Uno de los desaguisados causados por el auge de esa tan bien financiada como hábil autopropagandista generación barcelonesa es el olvido de Felipe Trigo, uno de los más relevantes y mejores escritores del siglo XX en España. Cierto que las dictaduras de Primo de Rivera y Franco ejercieron un papel decisivo y pionero en escamotear su obra (radicalmente crítica con el caciquismo y eróticamente inasumible por la hipocresía nacionalcatólica), pero no debemos olvidar que, precisamente, los retoños de la Gauche Divine procedían de esa misma burguesía caciquil que Trigo criticaba y que ejercitaban esa misma hipocresía, revistiendo de modernidad y progresismo sus propios excesos vitales al tiempo que criticaban desde el severo puritanismo marxista los ajenos. Pero, sobre todo, eran víctimas de sus propias carencias e ignorancias. De sus propias perspectivas geográficas. No conocieron, y sobre todo, no reconocieron a Trigo porque las generaciones anteriores se lo ocultaron y no lo apreciaron por su «madrileñismo centralista». Don Felipe era extremeño (luego charnego, no nos engañemos) y triunfó en el ámbito cultural de la capital, de modo que no convenía a la proyección ideológica que desde el complejo de inferioridad catalanista alentaba a aquellos vástagos díscolos de la burguesía catalana. Además, la moda demagógica del momento era el marxismo-leninismo cuando no el maoísmo y Felipe Trigo había deambulado a lo largo de su vida desde el socialismo militante hacia el reformismo radical vinculado a Melquiades Álvarez, no resultaba, por lo tanto, buen ejemplo, era preferible postergarlo.

De hecho, el mayor y tardío esfuerzo por recuperar su figura, ya en los años ochenta del siglo XX, procedió de un cineasta castellano y marcadamente castellanista, Giménez-Rico, que adaptó en 1987 la novela Jarrapellejos llevándola al Festival de Berlín. Pero el intento no dejó de ser un fuego de artificio a causa de la indiferencia que la hegemonía cultural y literaria alcanzada en esas fechas por la ficción ideológico-cultural creada por el éxito empresarial de la Gauche Divine en España y fuera de ella, había generado un sesgo que seguía manteniendo la marginalidad esencial de Felipe Trigo en cuanto figura literaria.
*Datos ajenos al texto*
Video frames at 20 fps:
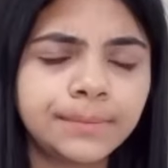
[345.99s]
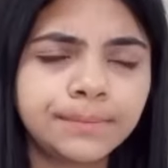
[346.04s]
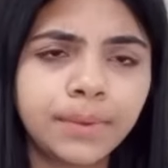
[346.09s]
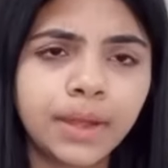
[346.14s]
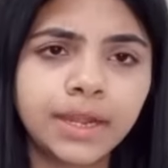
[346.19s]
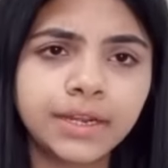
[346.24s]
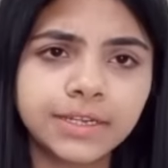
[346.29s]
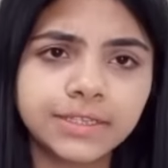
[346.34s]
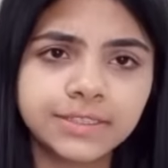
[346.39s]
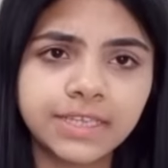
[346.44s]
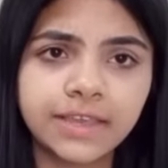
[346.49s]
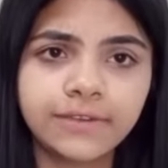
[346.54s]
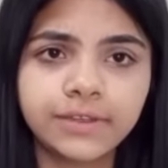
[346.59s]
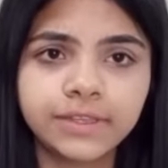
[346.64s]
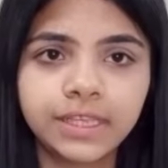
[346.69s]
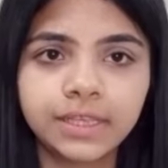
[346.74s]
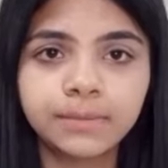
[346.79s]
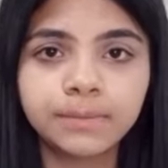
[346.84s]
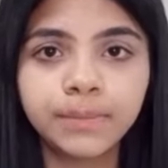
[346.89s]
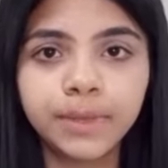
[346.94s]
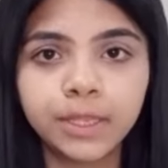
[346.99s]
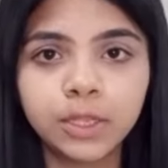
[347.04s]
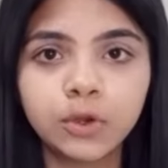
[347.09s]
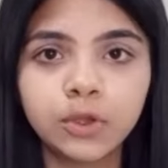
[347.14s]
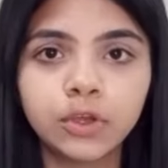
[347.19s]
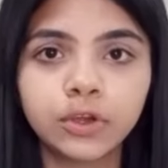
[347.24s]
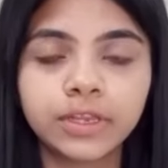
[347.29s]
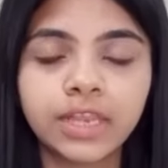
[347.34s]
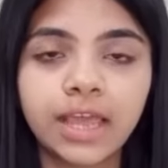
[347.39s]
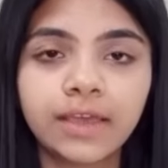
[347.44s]
part is everything below
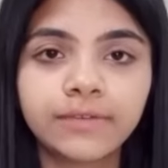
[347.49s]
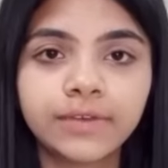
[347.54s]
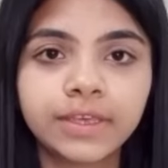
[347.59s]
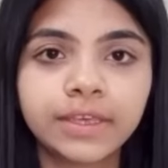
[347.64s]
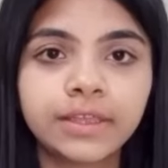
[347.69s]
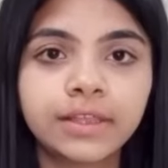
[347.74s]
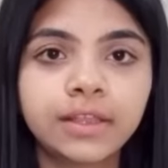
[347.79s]
your clavicle.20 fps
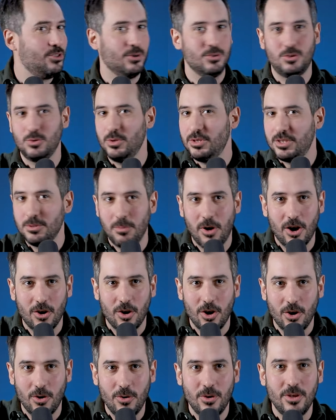Don't do it
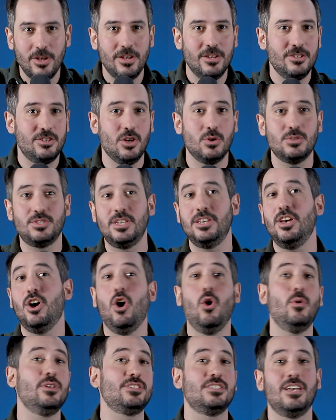tomorrow. Don't say,
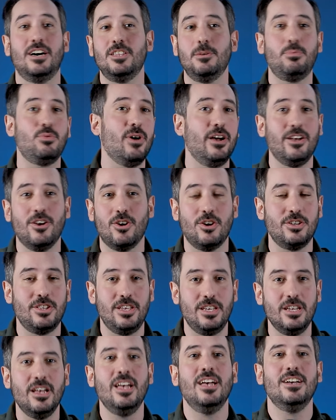oh, it's not a
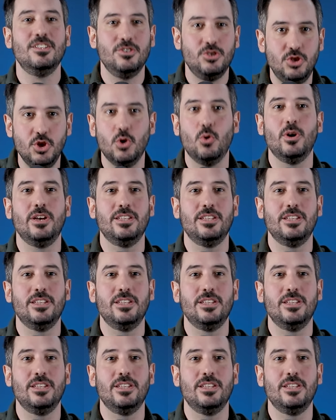priority. DoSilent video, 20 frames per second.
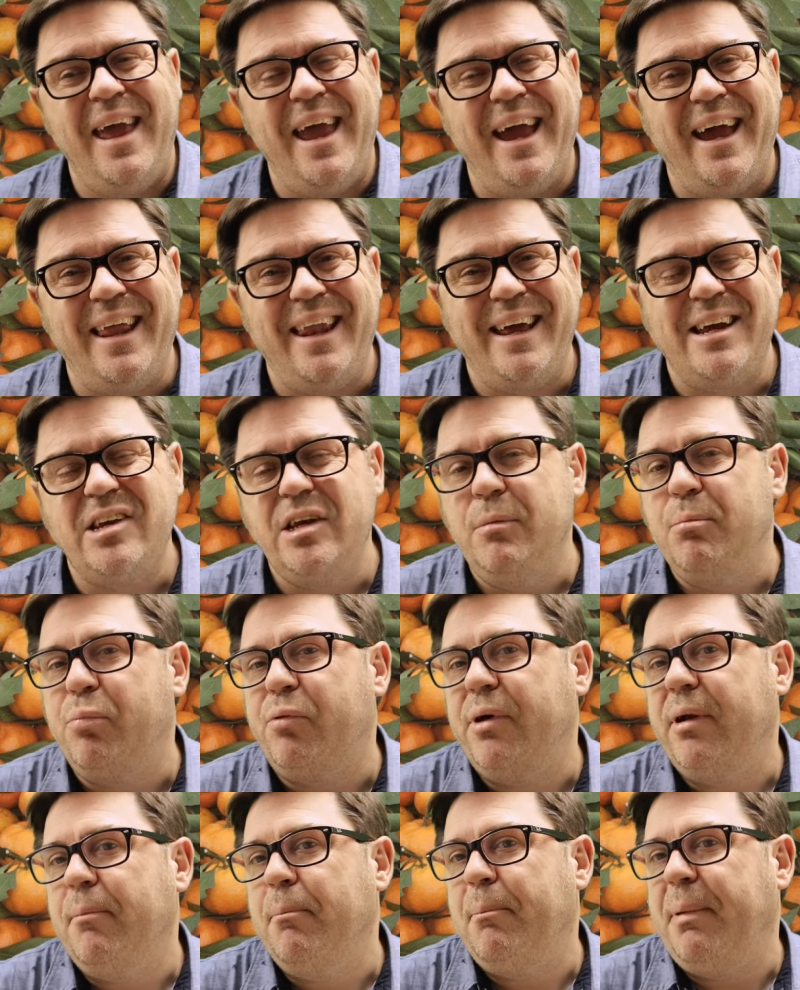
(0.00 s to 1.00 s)
It can actually
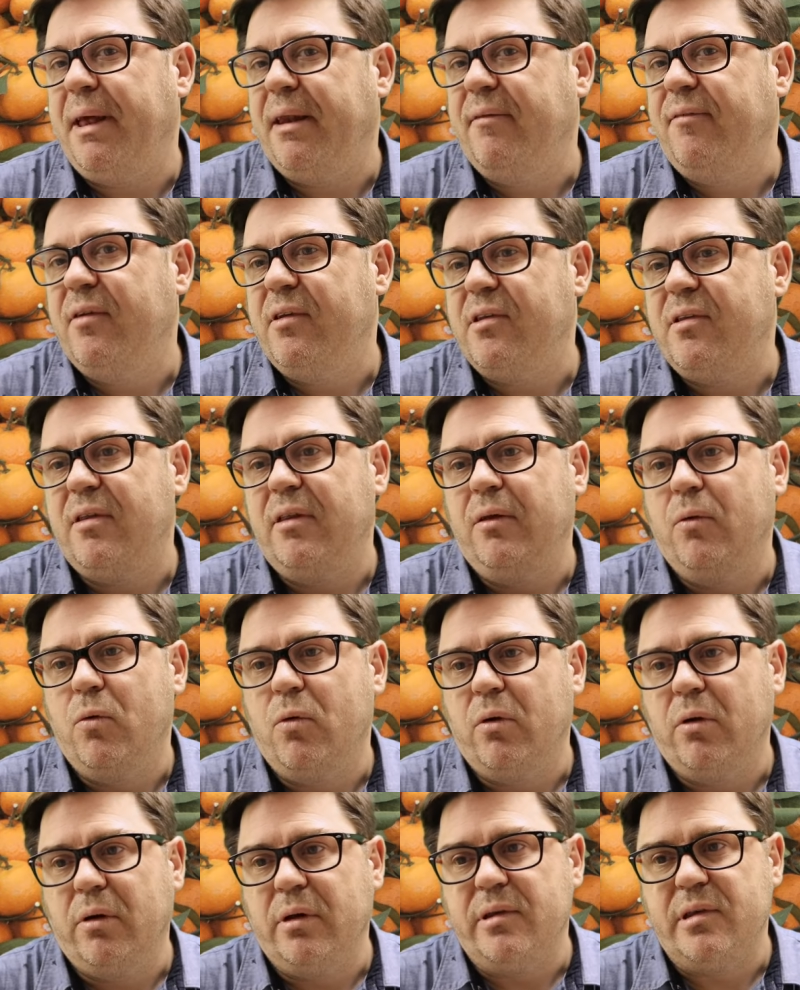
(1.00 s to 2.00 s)
bring benefits to the
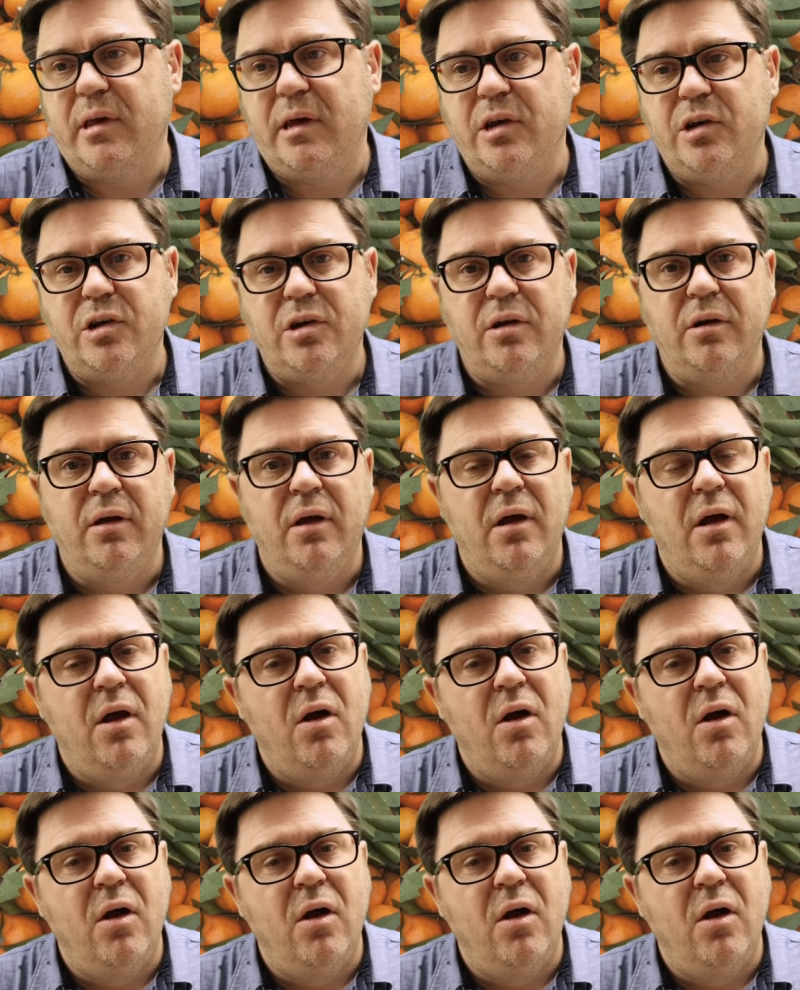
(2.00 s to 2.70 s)
organisation.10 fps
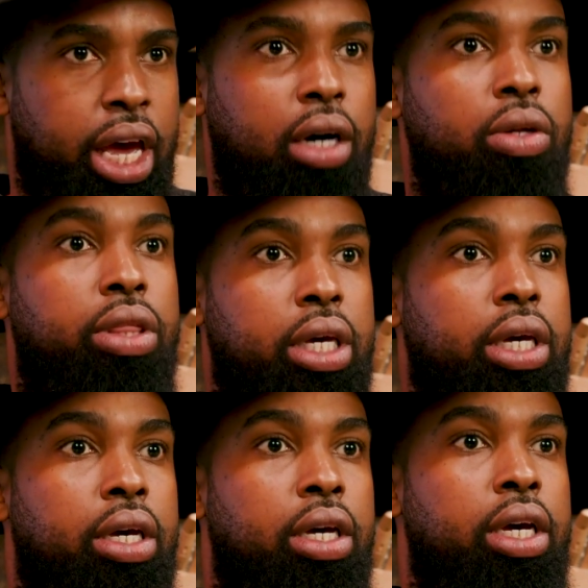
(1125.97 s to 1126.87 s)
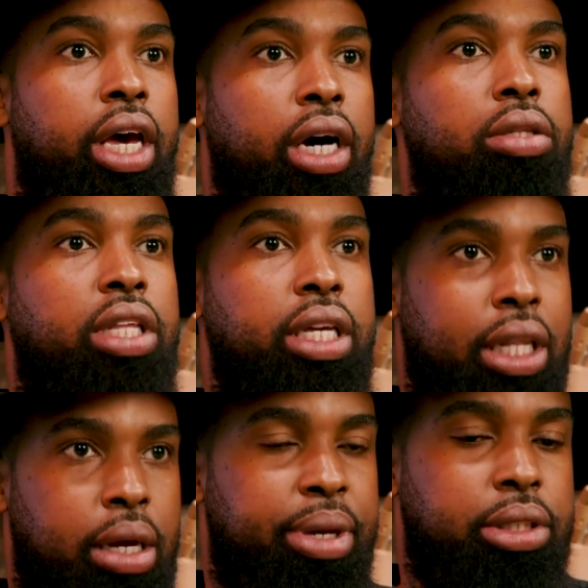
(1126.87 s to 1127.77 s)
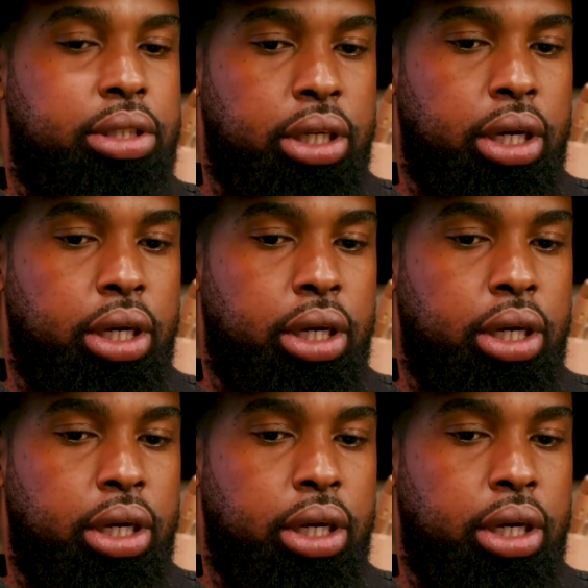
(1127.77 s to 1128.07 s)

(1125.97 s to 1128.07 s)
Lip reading: healthy limits,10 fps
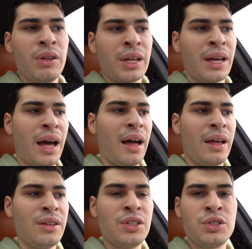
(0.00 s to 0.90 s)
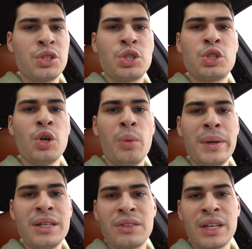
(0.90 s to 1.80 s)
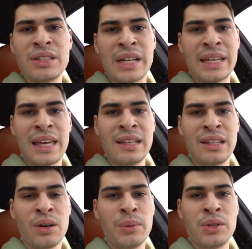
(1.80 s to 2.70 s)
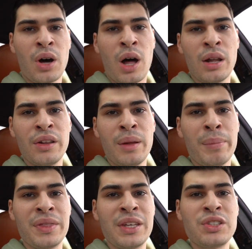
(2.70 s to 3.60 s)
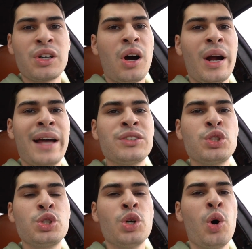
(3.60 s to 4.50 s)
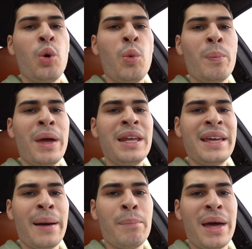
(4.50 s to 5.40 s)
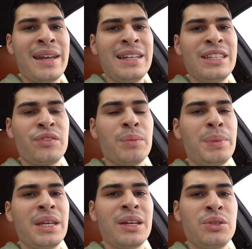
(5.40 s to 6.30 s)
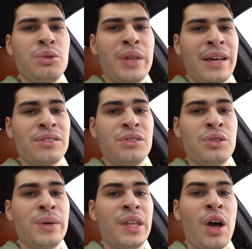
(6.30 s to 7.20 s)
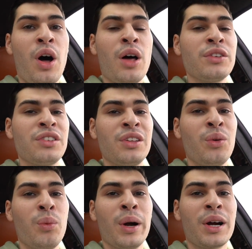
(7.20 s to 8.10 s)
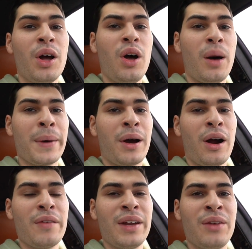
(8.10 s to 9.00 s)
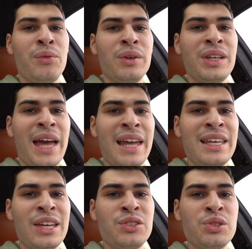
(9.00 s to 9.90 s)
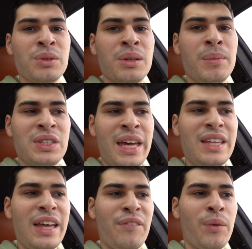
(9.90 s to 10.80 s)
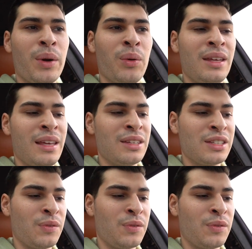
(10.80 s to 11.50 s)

Like there's just so many things. I can't go into all of them, but this car has so many amenities for being a 2002, and they all still work on my car. I haven't had really any issues with them. Take that for what it is.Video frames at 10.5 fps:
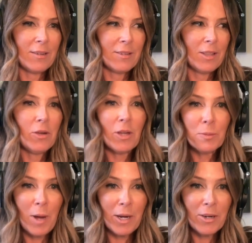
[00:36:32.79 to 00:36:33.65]
glucose
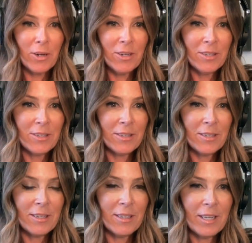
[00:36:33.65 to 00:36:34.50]
monitor.
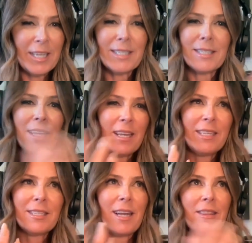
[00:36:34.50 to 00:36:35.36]

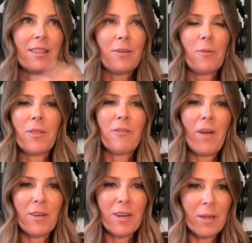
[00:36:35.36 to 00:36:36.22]
He's not the one that
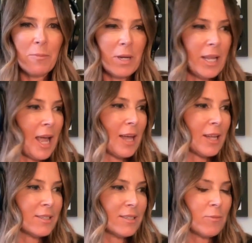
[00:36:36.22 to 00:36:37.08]
founded it, but he
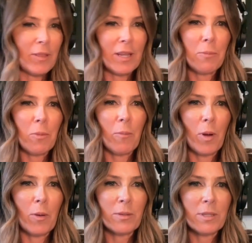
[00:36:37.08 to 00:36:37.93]
has one that he
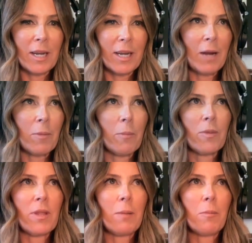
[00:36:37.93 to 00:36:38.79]
promotes, and I can't remember
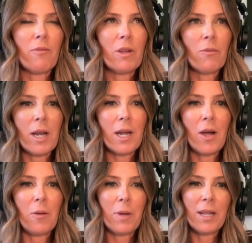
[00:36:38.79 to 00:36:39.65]
the name of it right
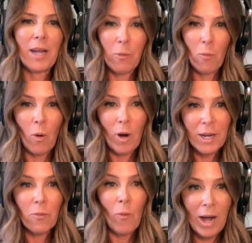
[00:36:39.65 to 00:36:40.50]
now. But I wore
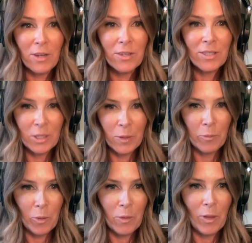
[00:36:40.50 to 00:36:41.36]
it while
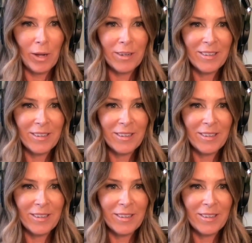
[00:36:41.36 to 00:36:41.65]
doing ProLon.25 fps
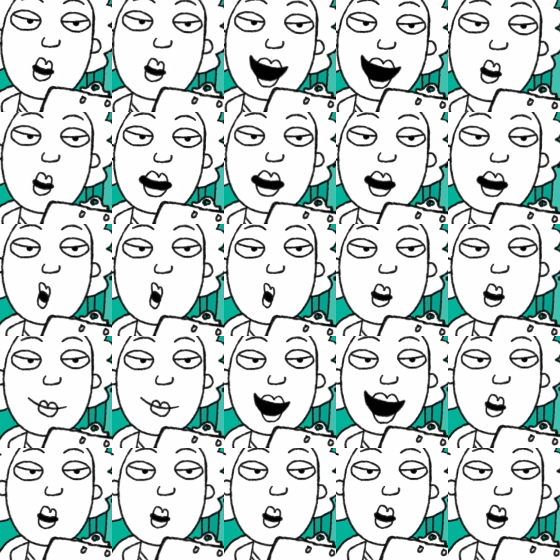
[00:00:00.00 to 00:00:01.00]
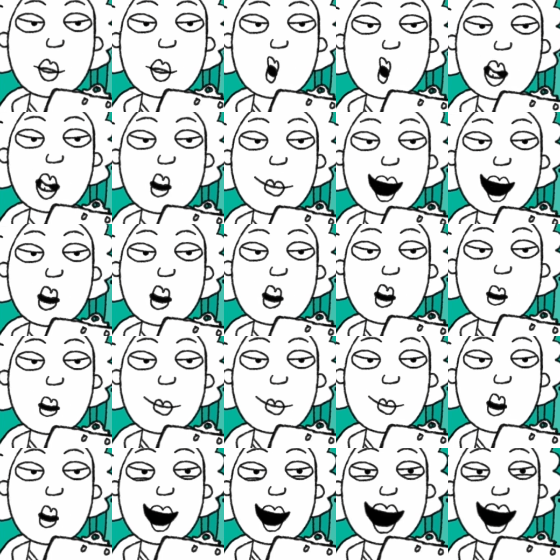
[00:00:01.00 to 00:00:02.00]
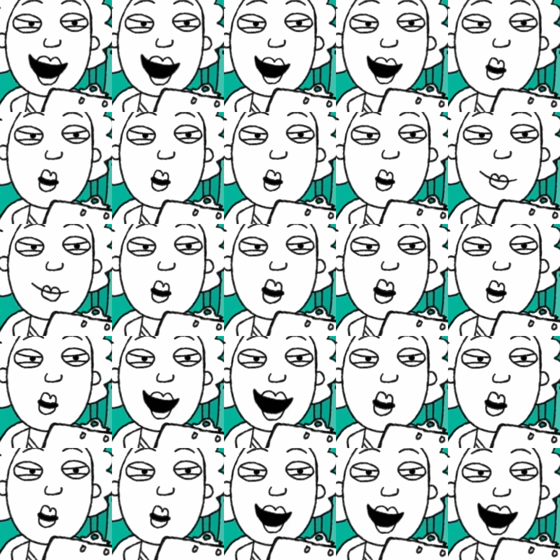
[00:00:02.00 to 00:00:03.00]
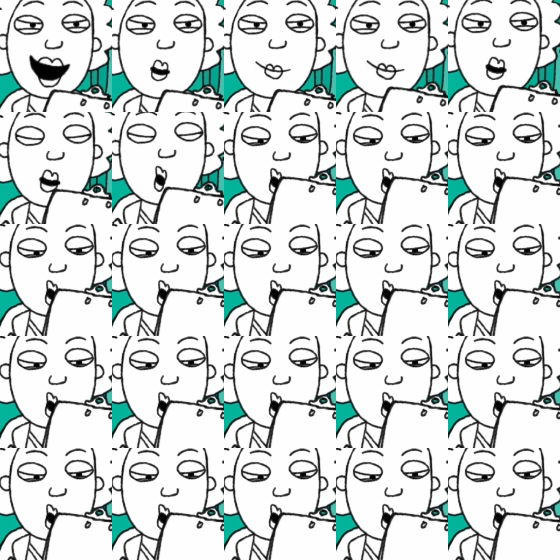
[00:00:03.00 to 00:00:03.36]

Carry on, Mr. Fullerman. Just pretend I'm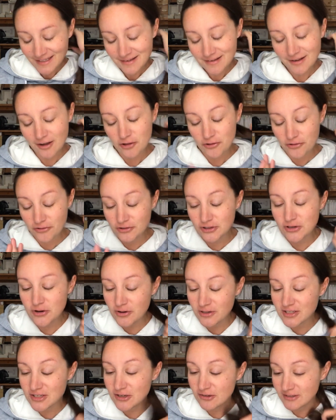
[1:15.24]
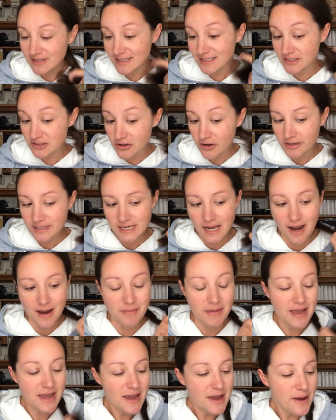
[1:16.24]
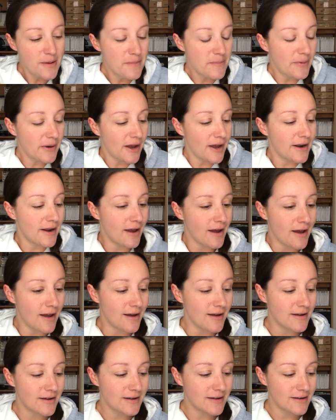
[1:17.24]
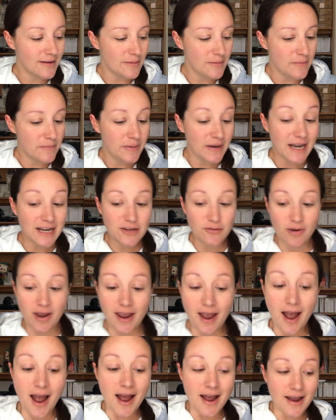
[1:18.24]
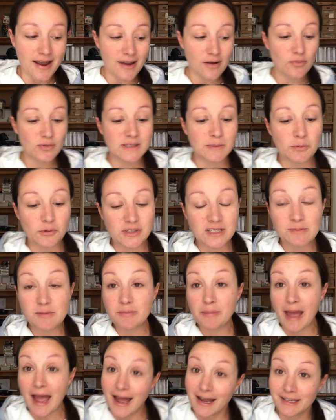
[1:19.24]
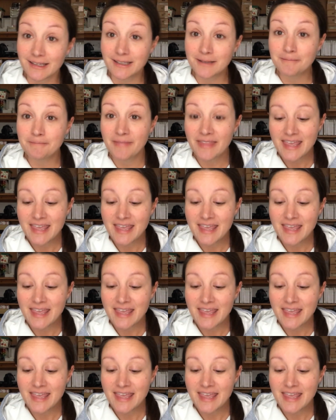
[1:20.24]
Although there's no excuse, that's a long time. But anyway, I was supposed to be packing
Sin embargo, desde estas páginas, consciente y abiertamente combativas y heterodoxas, queremos (para mejor decir: yo, Fernando Busto de la Vega, quiero) no solo reivindicar la figura de este autor sino también su absoluta centralidad en la historia literaria española e hispano americana cuyo relato ha de modificarse en este siglo XXI perfilando y opacando el excesivo peso que el citado éxito de la Gauche Divine ha adquirido en el viciado sesgo que constituye el relato histórico de la literatura, el arte y la cultura española del siglo XX. Hay que rectificar y es preciso establecer un nuevo canon y una doxología completamente distinta. Hemos de adorar nuevos dioses hoy olvidados y postergados, y derribar a los ídolos de barro que nos ofrecen como totems intocables.

Desgraciadamente, esta entrada está ya prolongándose demasiado y será preciso posponer el análisis de la obra y personalidad de Felipe Trigo para otra ocasión. Hasta entonces, y jamás creí que pronunciaría frase semejante, ¡a cascarla, Boccaccio!